Four weeks in
This week has probably been the hardest so far and honestly, I can only blame my mindset. I’ve been so low emotionally and have pretty much spent the week in tears.
Facing the first anniversary of my dads passing was exceptionally hard and I went from not wanting to eat to craving chocolate, I fought it for as long as I could but on the day of the anniversary I gave in. I ate profiteroles (among other things) and drank my dad’s favourite drink (Jameson’s and coke). For 24 hours I gave in and let my emotions have what they wanted.
I still attempted to have my shakes but I honestly can’t say that for a full week I had my XLS shakes daily. I didn’t try my hardest and I know that failed myself.
This week has been hard, along with the tears came anger.
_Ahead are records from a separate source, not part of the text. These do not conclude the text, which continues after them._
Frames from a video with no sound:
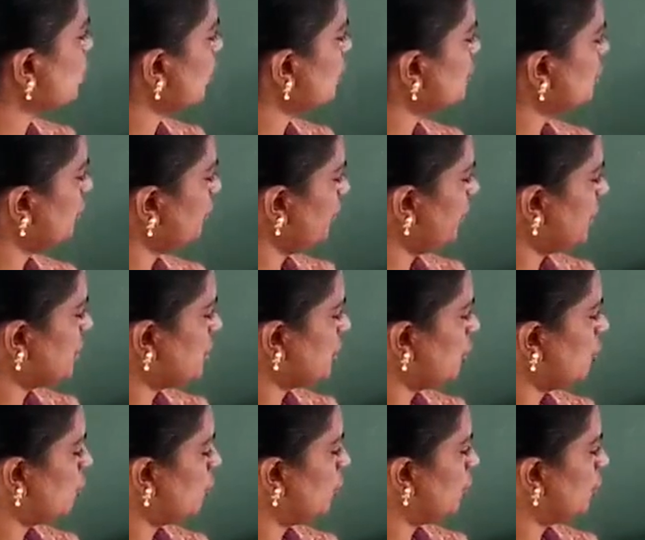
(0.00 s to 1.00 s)
1 cm is
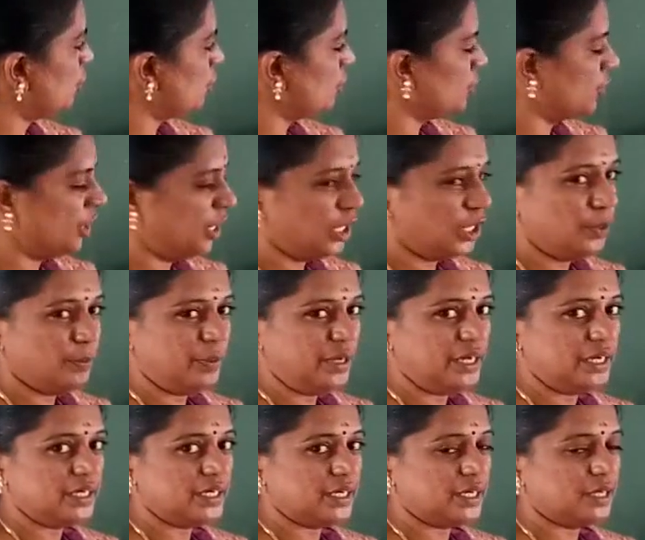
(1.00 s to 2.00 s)
equal to
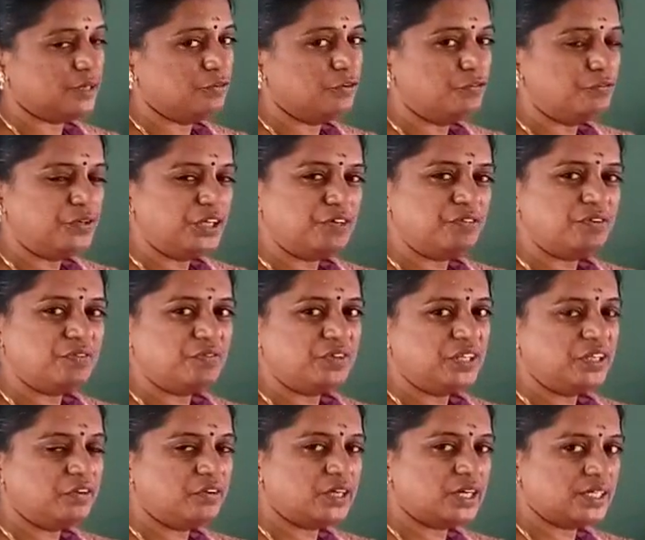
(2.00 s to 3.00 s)
kilometer. 50, 50
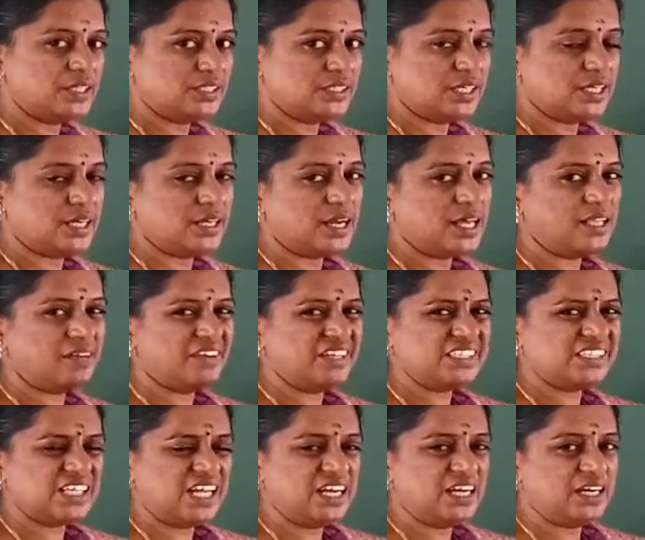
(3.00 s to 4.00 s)
you consider,
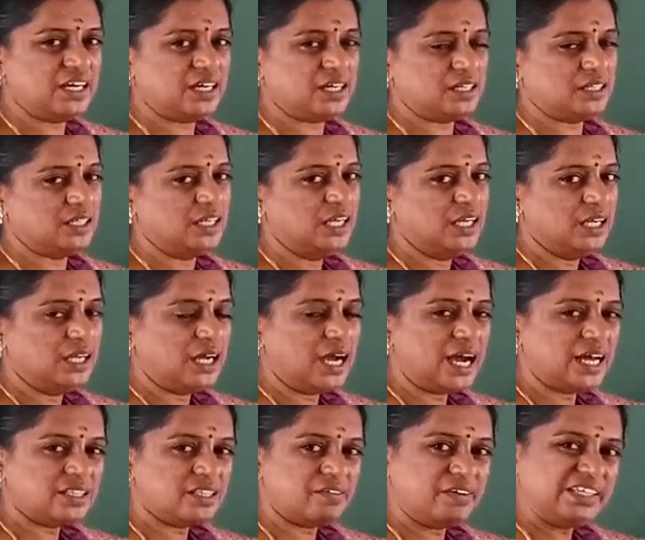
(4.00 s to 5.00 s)
otherwise 100,
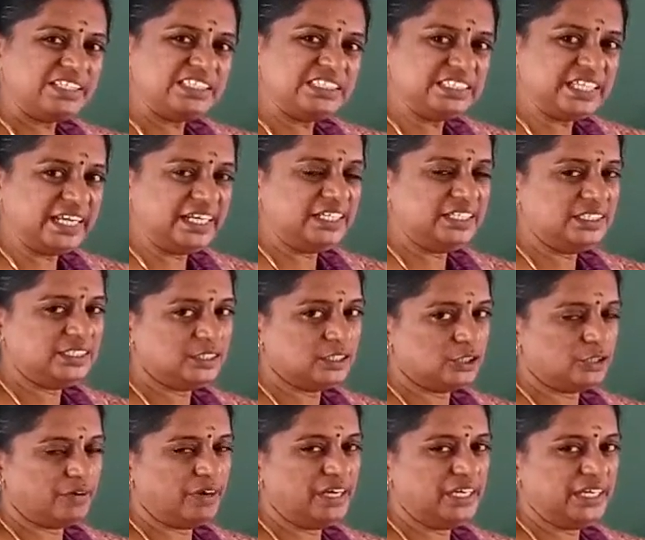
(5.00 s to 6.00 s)
otherwise 10,
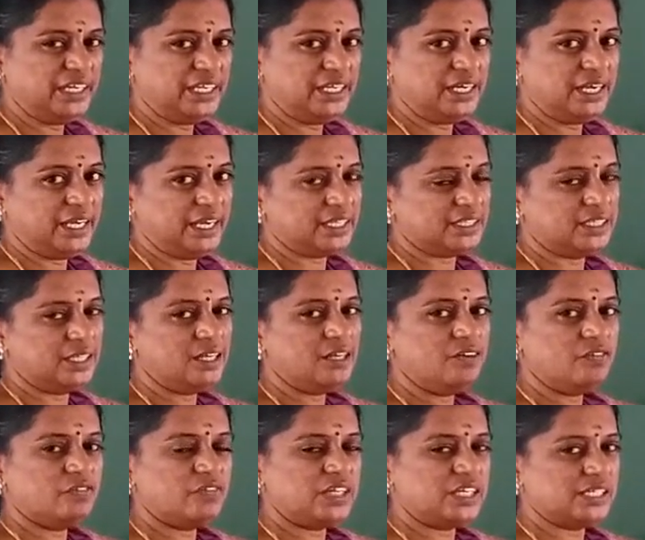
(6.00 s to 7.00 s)
20 like
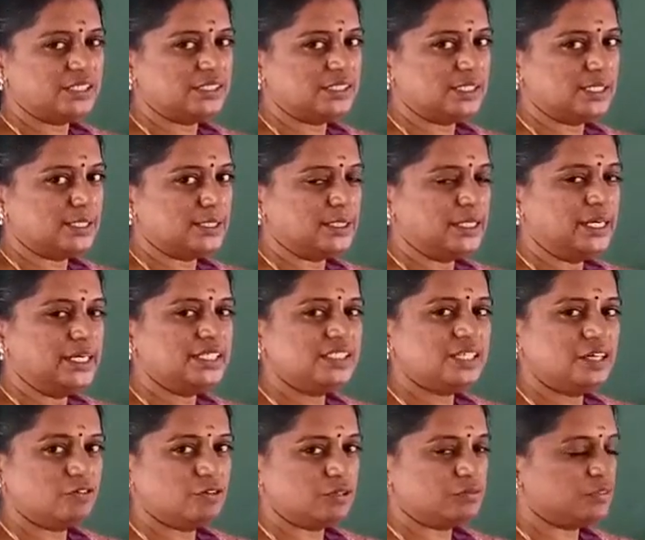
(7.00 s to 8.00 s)
that we consider. That is
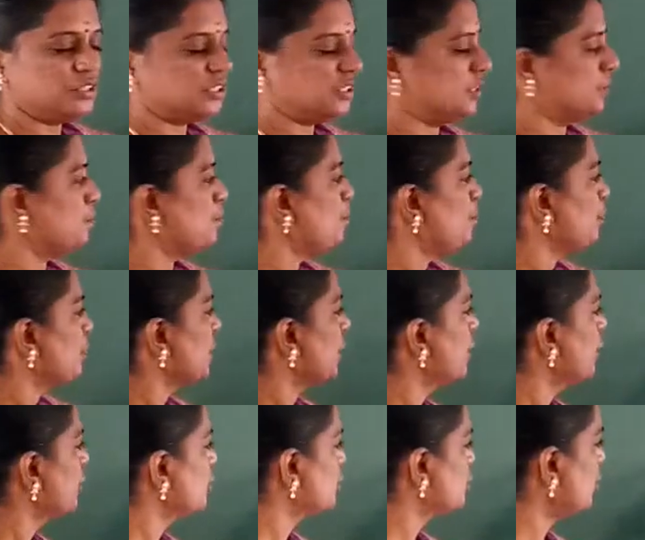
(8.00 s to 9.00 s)
our base.
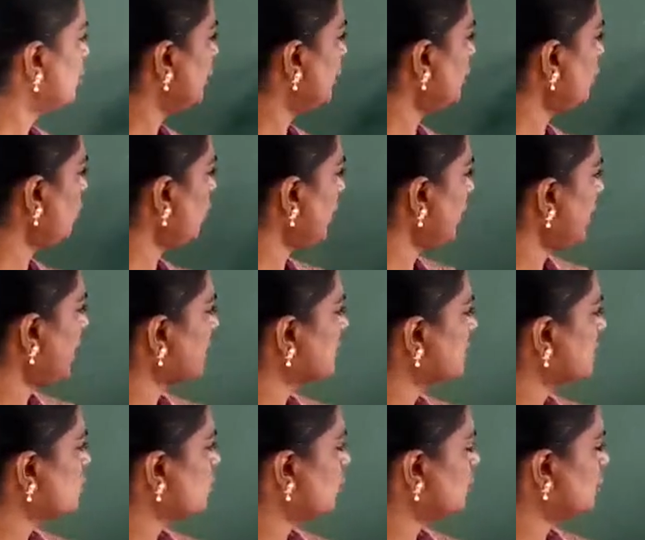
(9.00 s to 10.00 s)
So in y
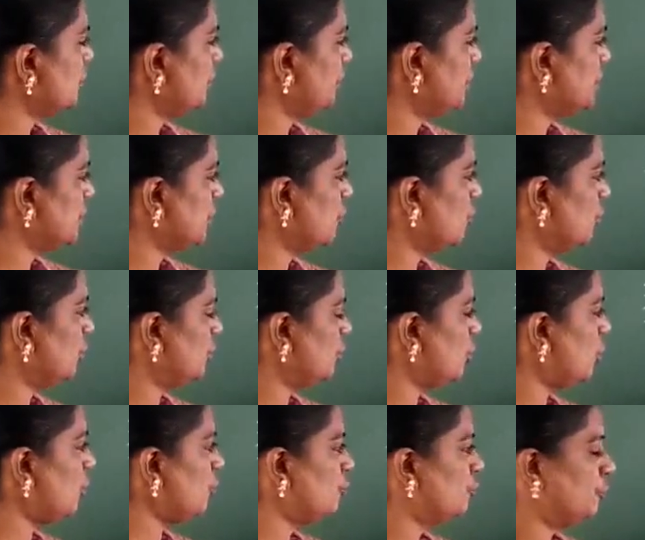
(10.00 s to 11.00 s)
axis 1 cm is equal to
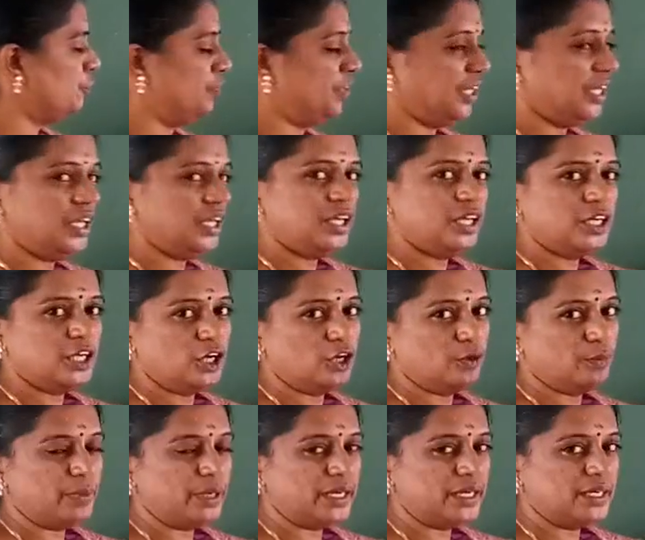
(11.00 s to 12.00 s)
50
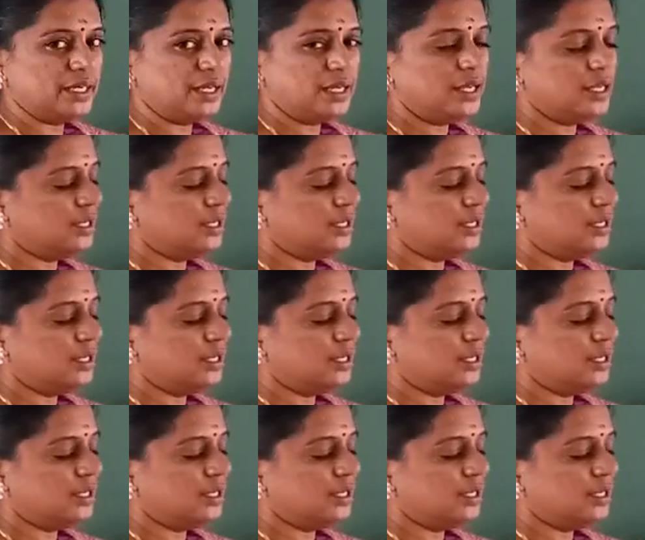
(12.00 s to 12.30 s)
kilometer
Anger that my positivity had gone, anger at myself for giving in and anger at the fact that I can’t flick a switch and be happy with myself.
I did go to my Bounce Boogie class. For those that haven’t heard of it before. Bounce Boogie involves you carrying out a series of dance moves (a bit like clubbercise) but on a small trampoline. This allows for extra calories to be burned but also lower impact on the knees. They say that a full one-hour session can burn up to 800 calories.
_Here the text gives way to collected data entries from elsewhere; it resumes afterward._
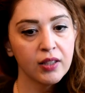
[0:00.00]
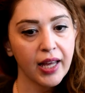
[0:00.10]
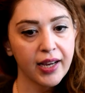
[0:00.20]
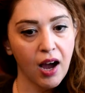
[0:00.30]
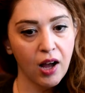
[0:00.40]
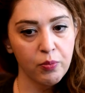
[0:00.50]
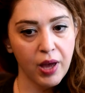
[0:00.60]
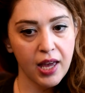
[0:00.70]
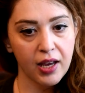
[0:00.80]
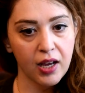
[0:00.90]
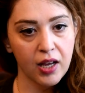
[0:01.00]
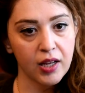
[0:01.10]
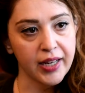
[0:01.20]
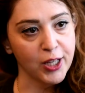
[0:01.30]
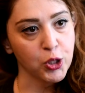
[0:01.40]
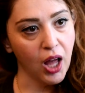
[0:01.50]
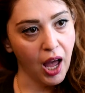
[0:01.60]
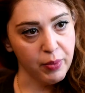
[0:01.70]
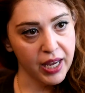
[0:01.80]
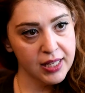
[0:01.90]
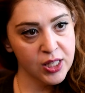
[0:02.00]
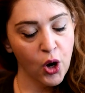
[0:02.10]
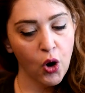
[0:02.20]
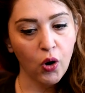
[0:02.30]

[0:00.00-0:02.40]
Like I'll make a natural hummus,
For an hour I worked on keeping my balance and dancing my frustration out and for a bit, I forgot that I was sad but then the black cloud returned and I felt myself slump again.
That being said I will return to Boogie Bounce again because the morning after my class I felt pain in muscles I didn’t even know I had.
What the scales say
The scales this week were the only thing that wasn’t as low as my mood and sadly I put on a lb, but I only have myself to blame.
This week ahead
I am going to give myself a swift kick up the bum and get my act together, I don’t want another week like this one. Not only did I not do half of what I had planned but I gained and I will not allow that to happen again.
So for this week, I am planning on:
- Spending more time over the park with my furbabies.
- Use my treadmill at least 5 out of the 7 days.
- Put my music on and dance around like no one is watching (this is normally good for my mood too)
- Find a new activity to challenge me.